◆ Your instructions
Please reproduce the data exactly, excluding any pictures it contains.

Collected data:
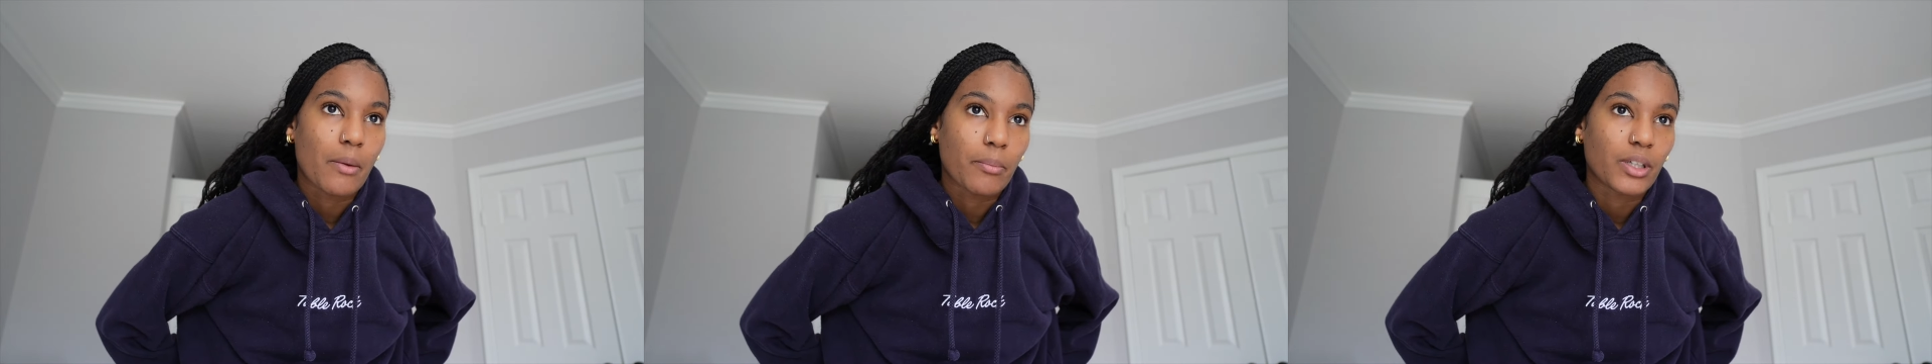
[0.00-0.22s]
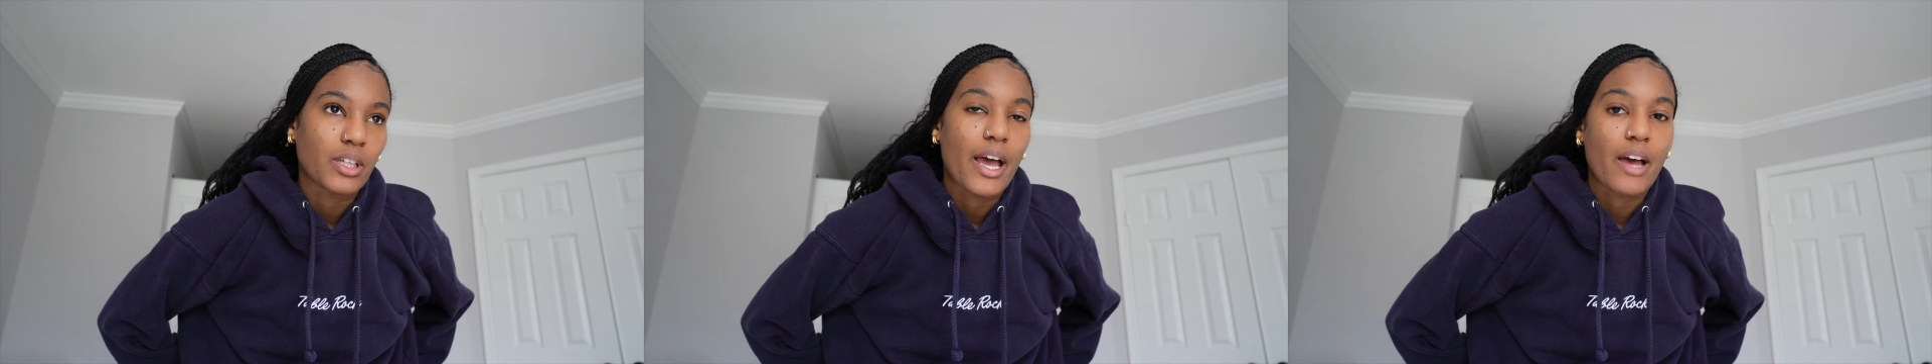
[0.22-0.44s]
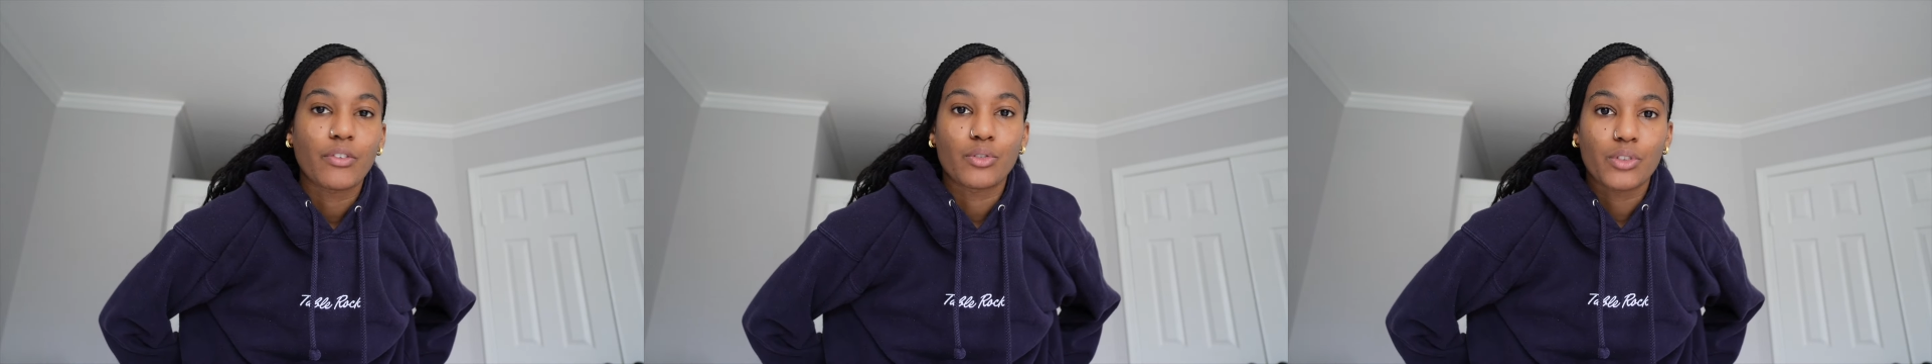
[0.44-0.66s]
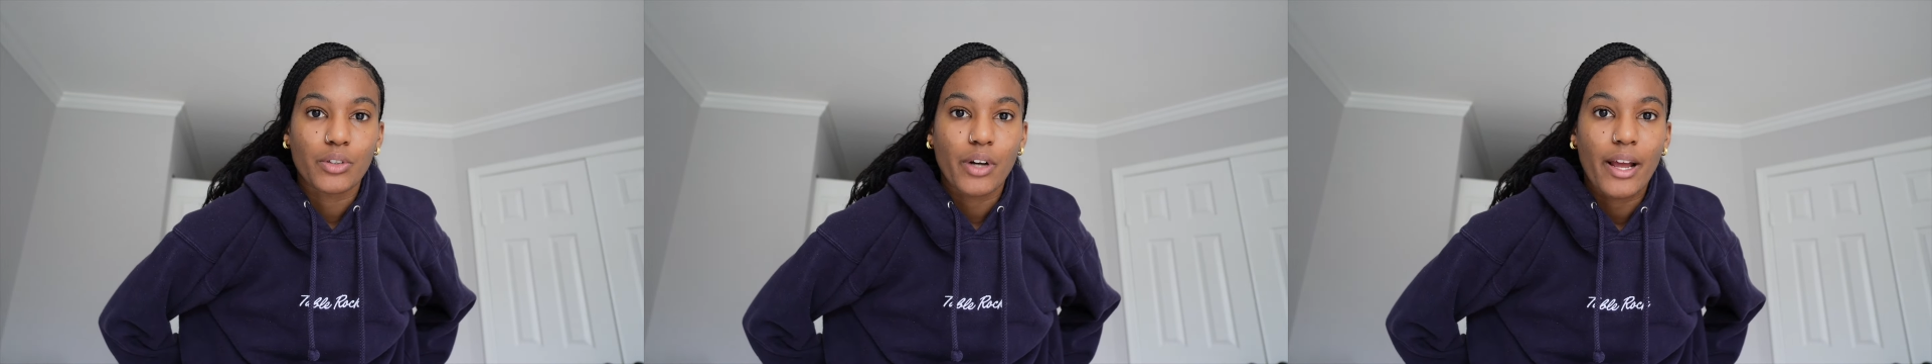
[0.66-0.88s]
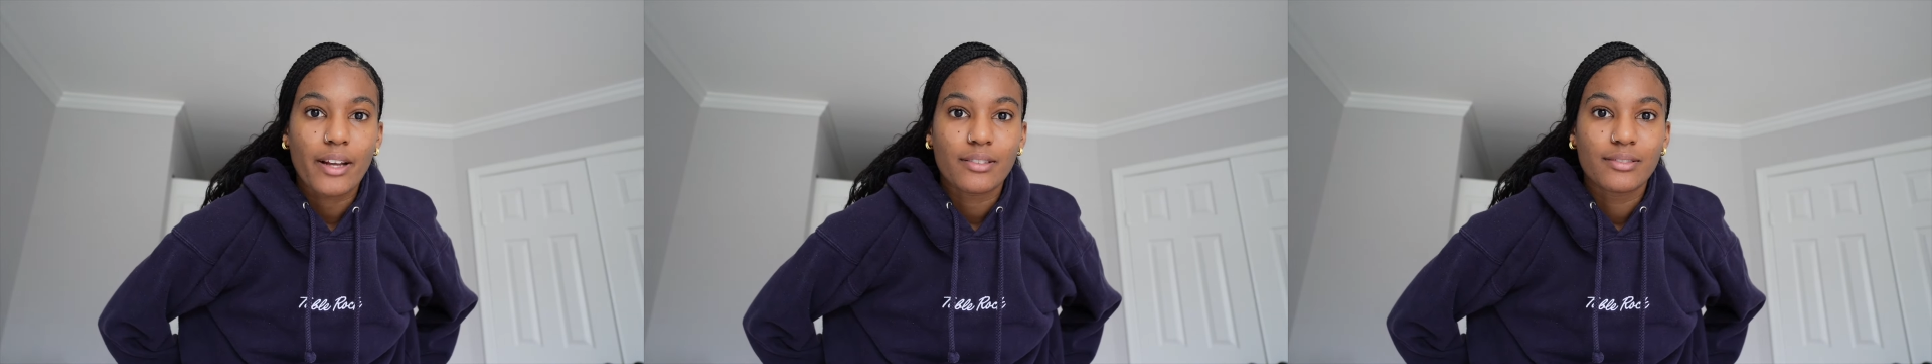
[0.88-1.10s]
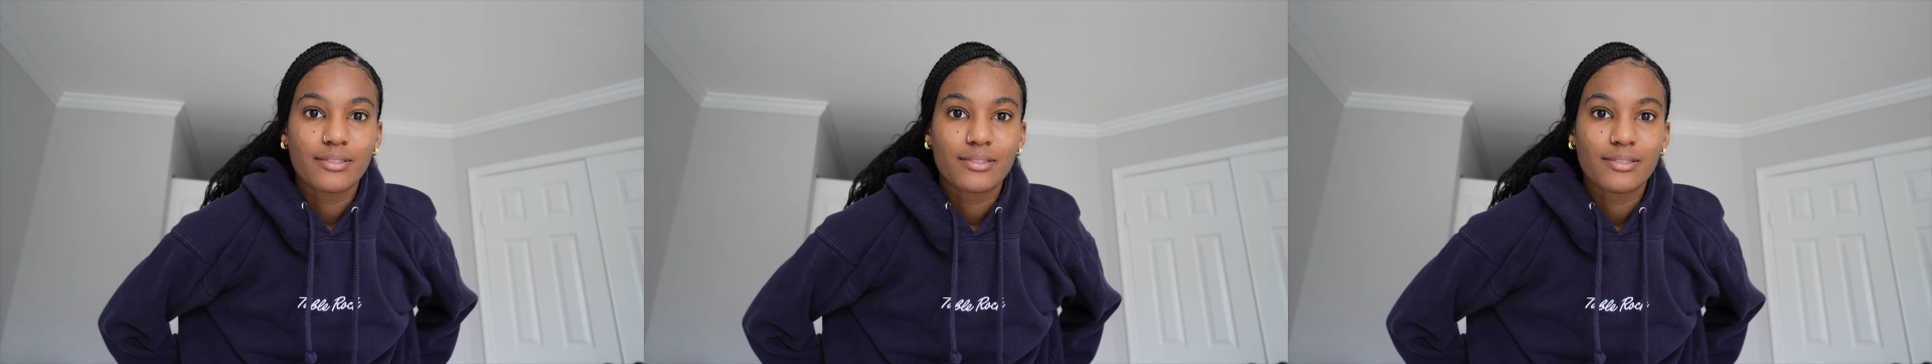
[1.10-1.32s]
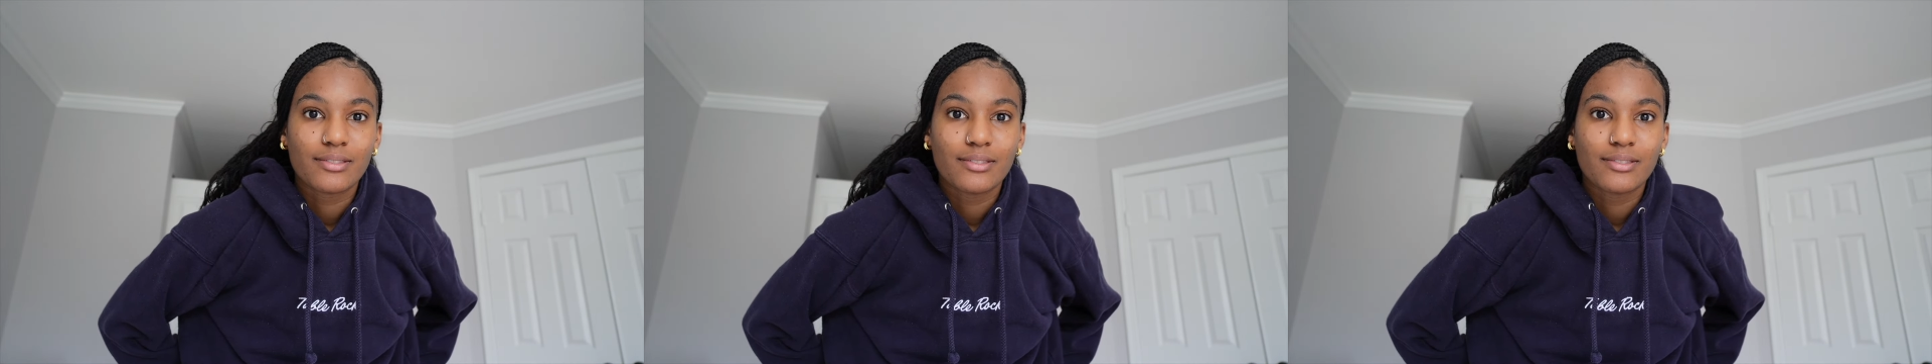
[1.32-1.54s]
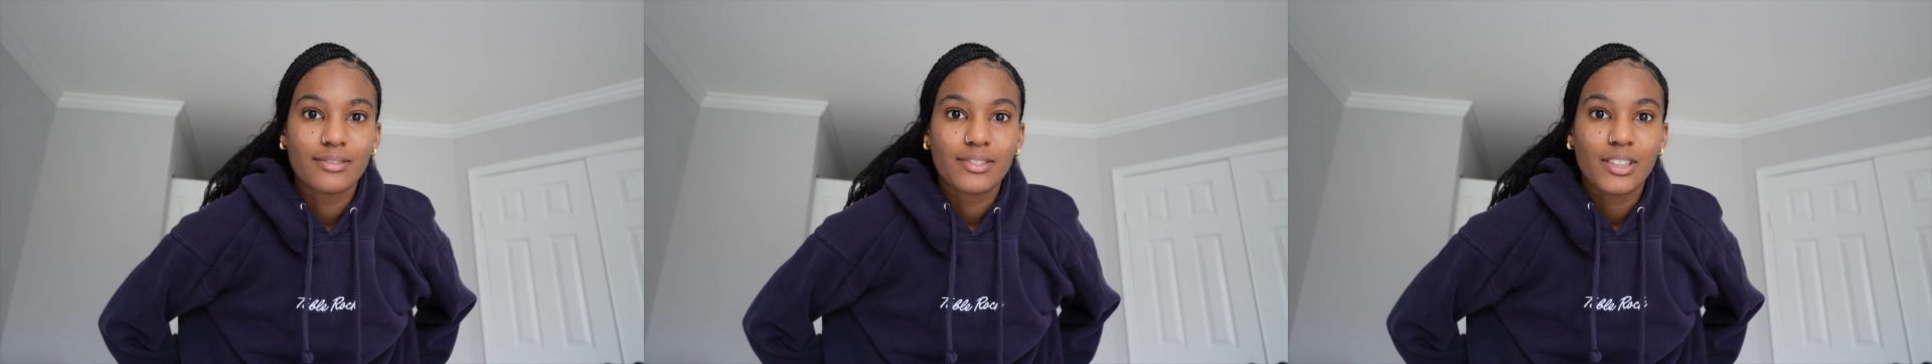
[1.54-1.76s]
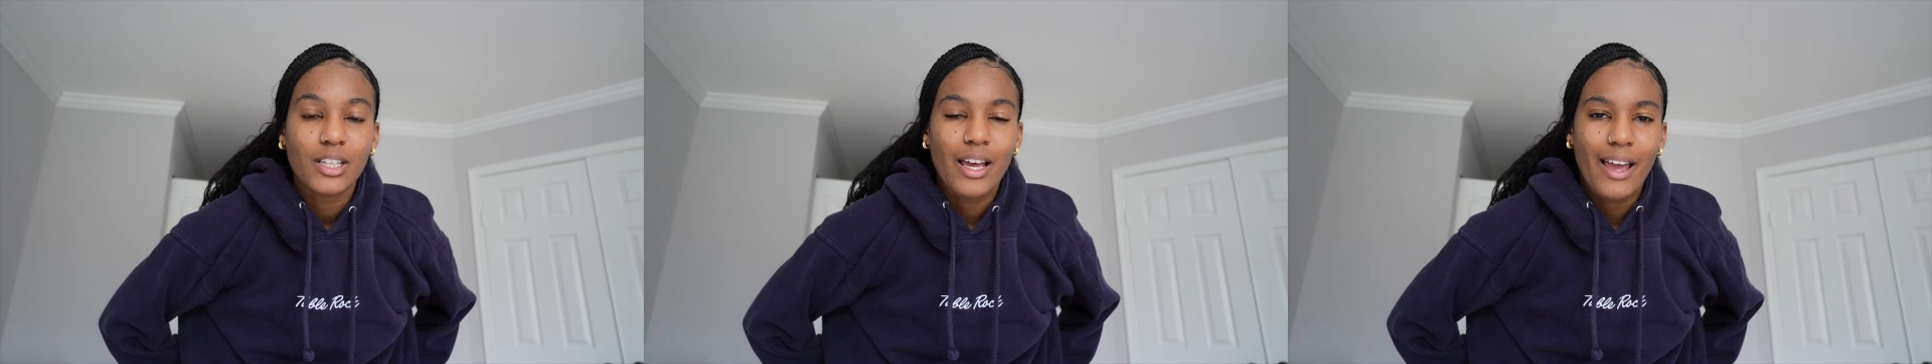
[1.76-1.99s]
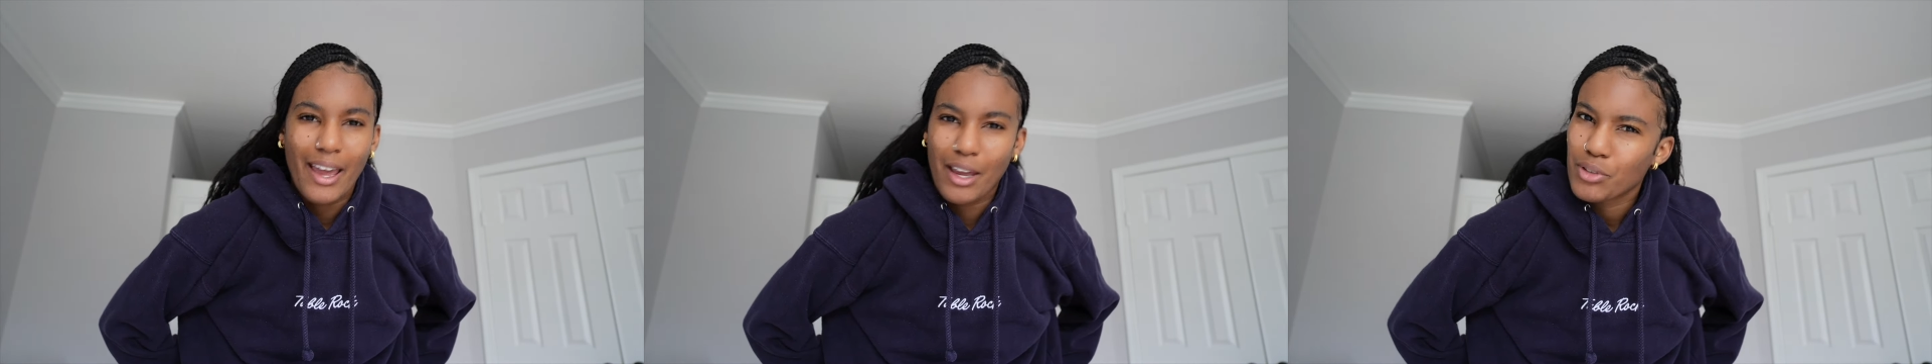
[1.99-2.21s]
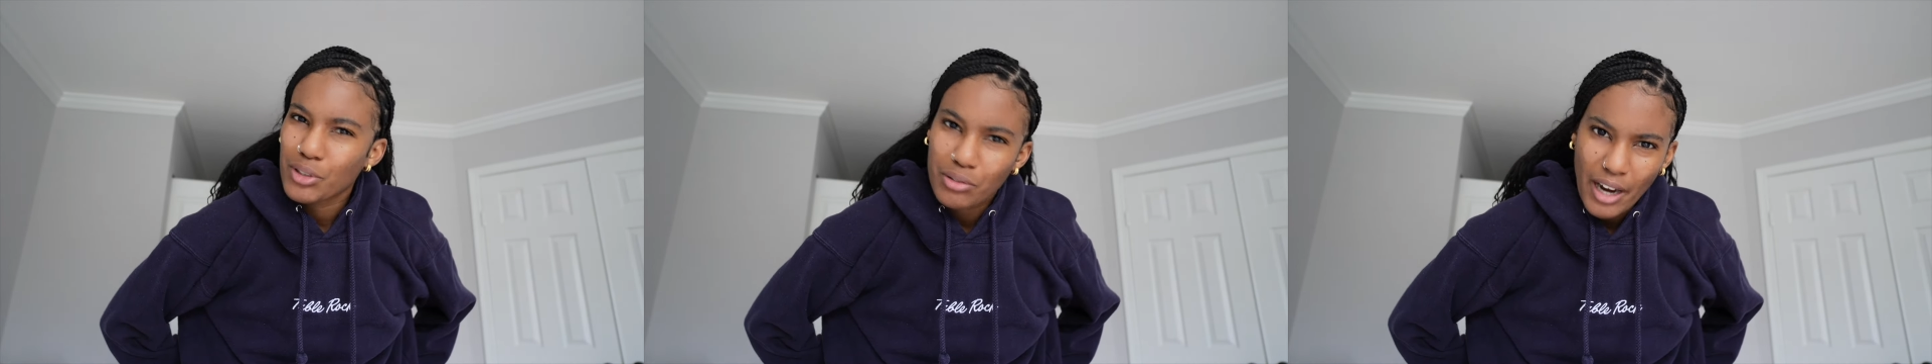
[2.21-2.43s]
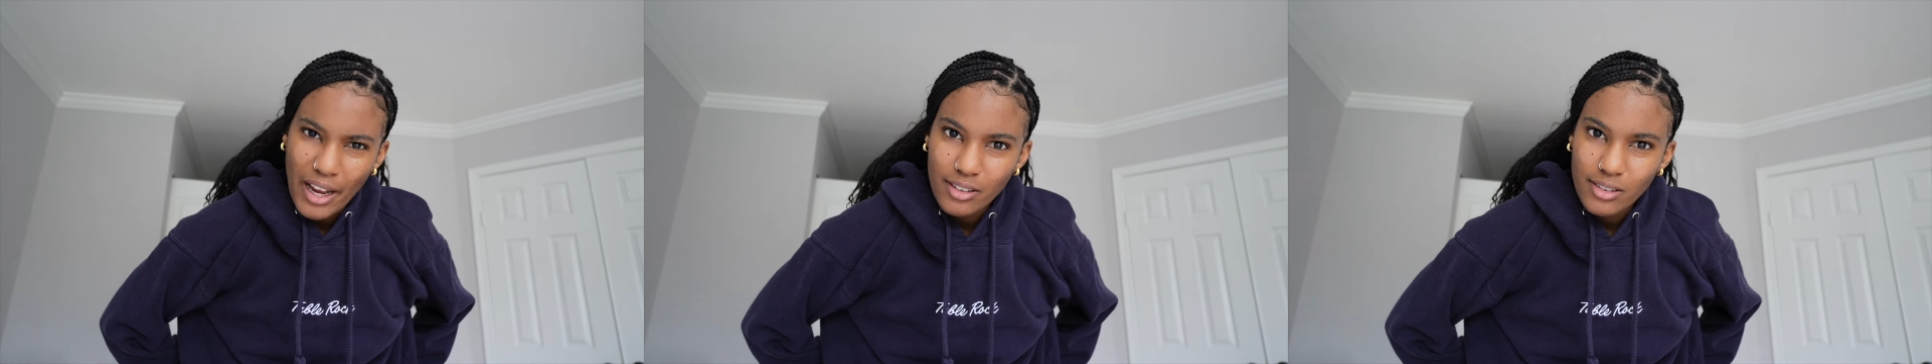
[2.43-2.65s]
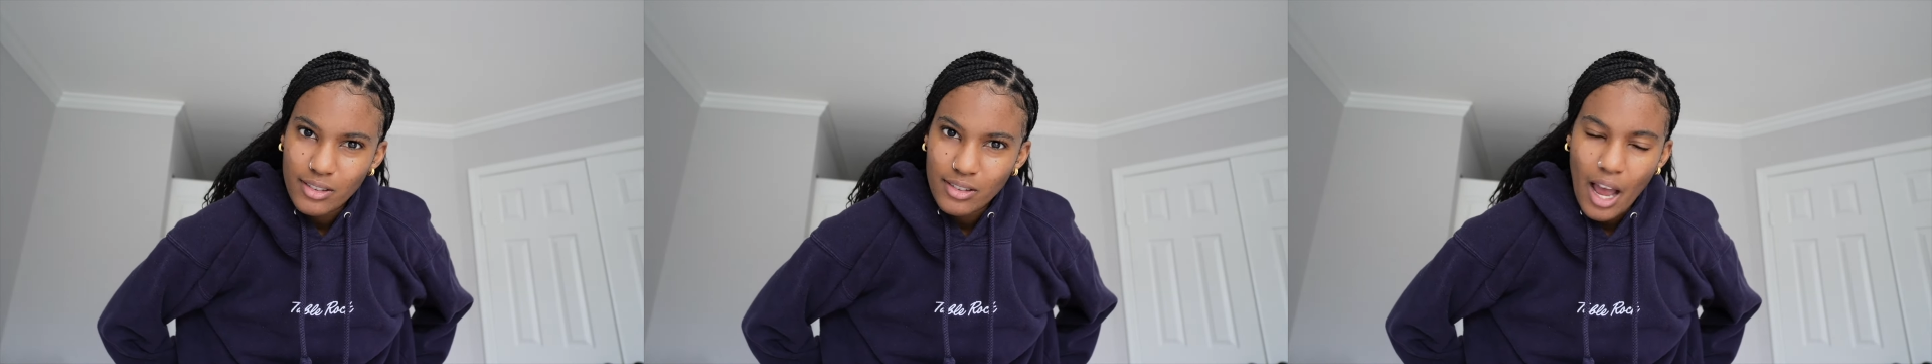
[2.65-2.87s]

I'm gonna have a regret. A regret?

◆ Task output
[0.00-0.22s]
[0.22-0.44s]
[0.44-0.66s]
[0.66-0.88s]
[0.88-1.10s]
[1.10-1.32s]
[1.32-1.54s]
[1.54-1.76s]
[1.76-1.99s]
[1.99-2.21s]
[2.21-2.43s]
[2.43-2.65s]
[2.65-2.87s]

I'm gonna have a regret. A regret?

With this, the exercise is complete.